Martin Wheatley, FCA chief executive, said borrowers who find it hard to make ends meet day-to-day should be treated "with sensitivity".
He warned: "There will be no place in an FCA-regulated consumer credit market for payday lenders that only care about making a fast buck."
From April, the FCA will be visiting the biggest payday firms to analyse their business models and culture, moving quickly to ban any promotions it finds to be misleading and working with lenders to find ways for them to share more up-to-date information about borrowers, to prevent them from handing out loans which turn out to be unaffordable.
This summer, the FCA will consult about the possibility of placing a cap on the overall cost of short-term credit, which would be put in place early next year.
The regulator recently announced a finalised set of rules that payday firms will have to abide by, including limiting to two both the number of times a loan can be rolled-over and the number of times lenders are allowed to make an unsuccessful attempt to dip into a borrower's bank account to take a repayment.
Mandatory checks will be introduced to make sure someone taking out a payday loan can afford it.
The whole payday lending sector is currently undergoing another investigation - by the Competition Commission - after the OFT found deep-rooted problems in the sector, including some firms appearing to base their business models around people who cannot afford to pay their loans back on time, meaning the cost of the debt balloons.
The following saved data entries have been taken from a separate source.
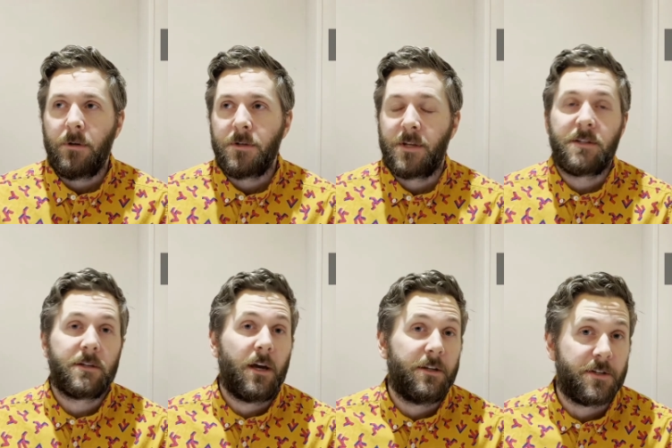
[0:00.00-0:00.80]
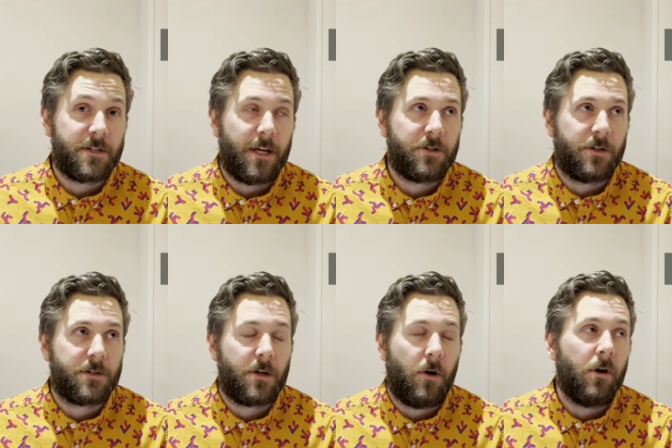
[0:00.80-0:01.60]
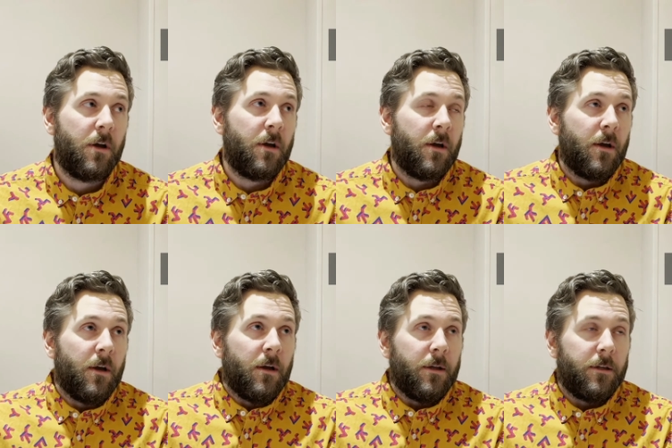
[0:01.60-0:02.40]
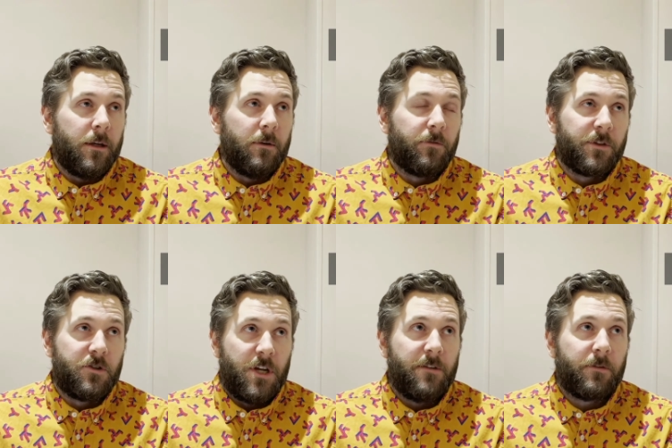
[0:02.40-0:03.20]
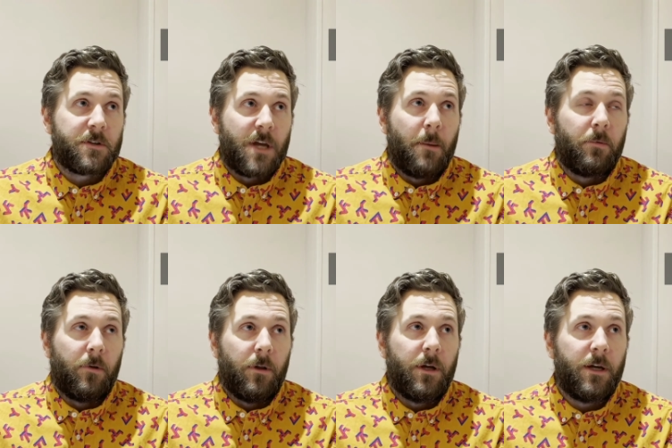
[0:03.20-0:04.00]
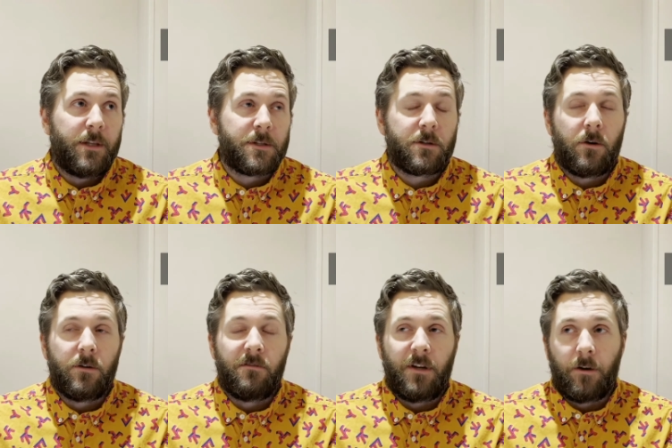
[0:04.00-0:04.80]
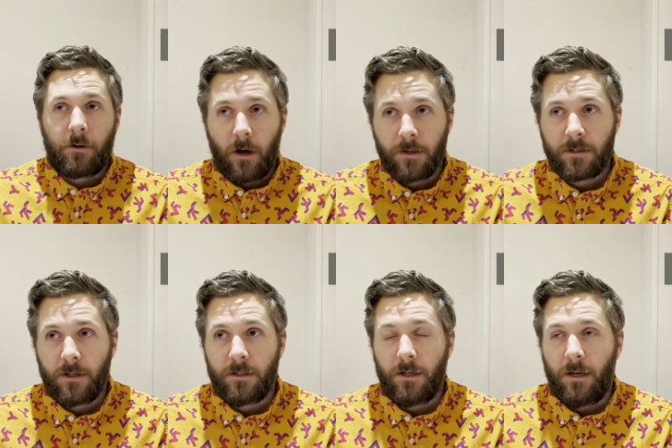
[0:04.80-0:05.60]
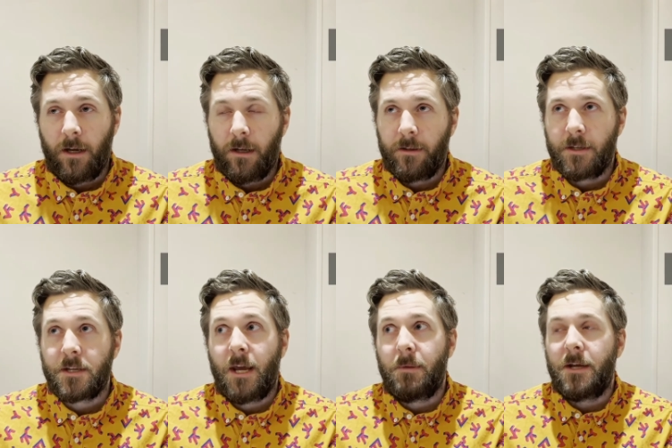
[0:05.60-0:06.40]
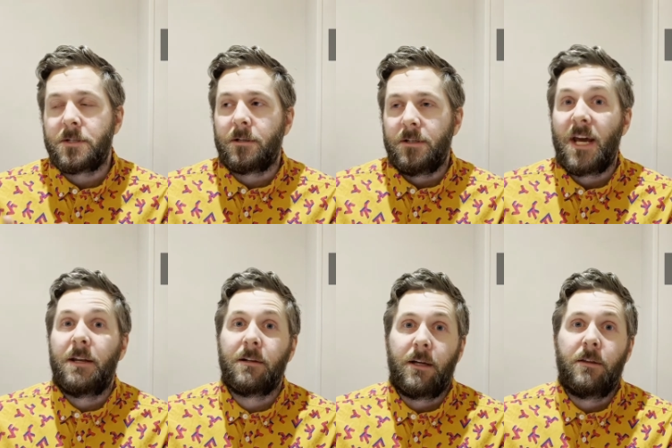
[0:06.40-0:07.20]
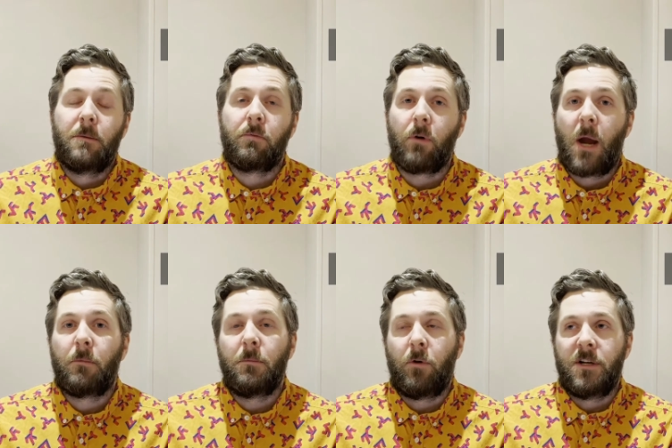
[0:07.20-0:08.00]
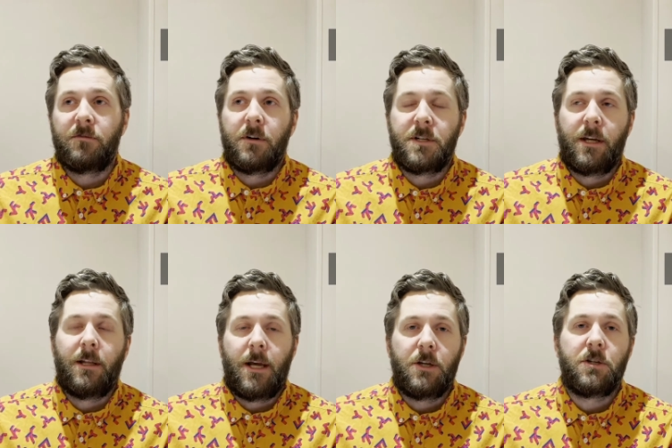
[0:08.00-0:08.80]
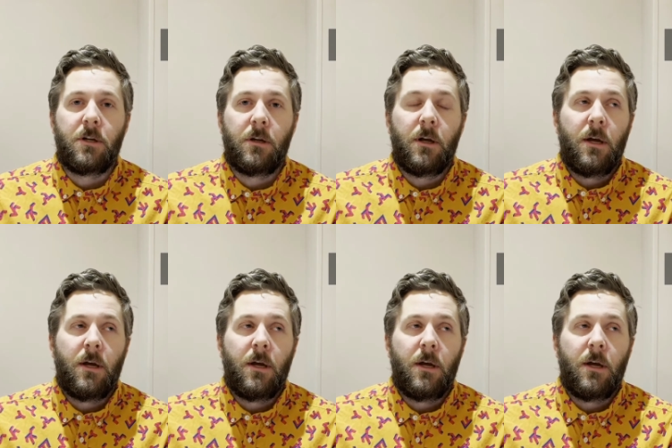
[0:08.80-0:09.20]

So that's the kind of distinction. So for the G, for example, that's called a velar consonant. They say basically, technically, the primary point of articulationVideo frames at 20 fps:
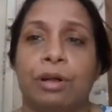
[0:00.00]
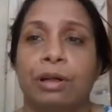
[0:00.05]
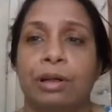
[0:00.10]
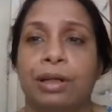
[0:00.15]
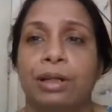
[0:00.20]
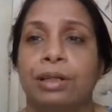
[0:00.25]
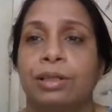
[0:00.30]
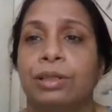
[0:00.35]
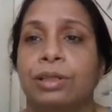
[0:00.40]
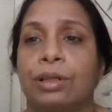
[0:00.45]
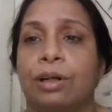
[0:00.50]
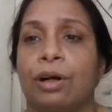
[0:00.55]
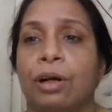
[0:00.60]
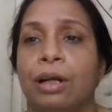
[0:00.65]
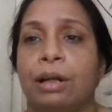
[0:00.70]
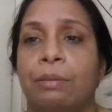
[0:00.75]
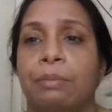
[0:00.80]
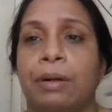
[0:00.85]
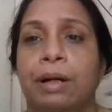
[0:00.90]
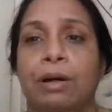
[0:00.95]
or less
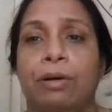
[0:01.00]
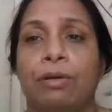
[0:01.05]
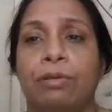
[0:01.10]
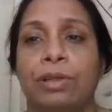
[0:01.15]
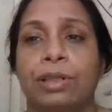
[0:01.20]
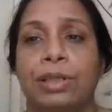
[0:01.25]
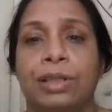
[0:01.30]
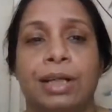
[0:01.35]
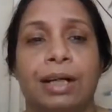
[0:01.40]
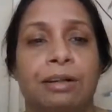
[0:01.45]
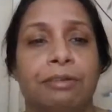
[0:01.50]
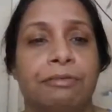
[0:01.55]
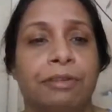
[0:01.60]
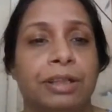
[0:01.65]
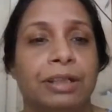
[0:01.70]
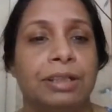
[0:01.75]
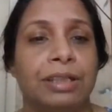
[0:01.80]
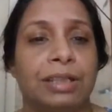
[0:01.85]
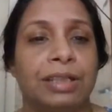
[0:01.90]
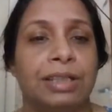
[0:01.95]
all about
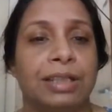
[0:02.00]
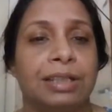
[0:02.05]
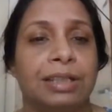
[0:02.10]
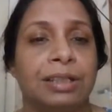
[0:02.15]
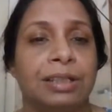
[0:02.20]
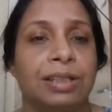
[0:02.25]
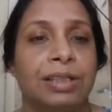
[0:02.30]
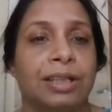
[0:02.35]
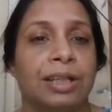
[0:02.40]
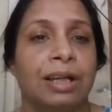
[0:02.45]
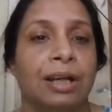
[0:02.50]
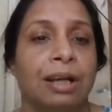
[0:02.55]
survey research.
The Commission will report on this later this year.
Last month, StepChange debt charity reported evidence that payday loans are still causing ''widespread harm and misery'', despite efforts by the industry to make improvements to affordability checks and the treatment of customers with problem debt.
StepChange said it had nearly 14,000 cries for help last year from people who were struggling with five payday loans or more.
Financial Secretary to the Treasury Sajid Javid said: "The Government welcomes the FCA's review into the debt collection practices of payday lenders.
"It is right that the FCA gets on with the job of protecting consumers by taking tough action to address bad practice in the payday market.
"This work, alongside the new consumer credit rules announced by the FCA and the cost of credit cap mandated by Government, will have a profound impact on protecting consumers."
Richard Lloyd, executive director of consumer group Which?, said: " The payday market is dogged by poor practice and we know borrowers in difficulty are not always treated fairly.
"This review is another encouraging sign the FCA is showing it means business and won't tolerate unscrupulous lenders.
"We'd like to see a ban on excessive fees and charges when borrowers default, which can be as high as £30. These charges should reflect lenders' actual costs."
Russell Hamblin-Boone, chief executive of the Consumer Finance Association (CFA), which represents major short-term lenders, said: "We support action to tackle poor practice and, of course, the best-known lenders will cooperate with another in a long series of reviews, b ut we urge the FCA to use its proposed price cap on credit to tackle excessive default fees and charges which are used by the least reputable lenders to profit from customers who are already in dire straits.
"CFA members offer a range of help for customers in financial difficulty including freezing interest and charges to prevent a short-term loan becoming a long-term debt."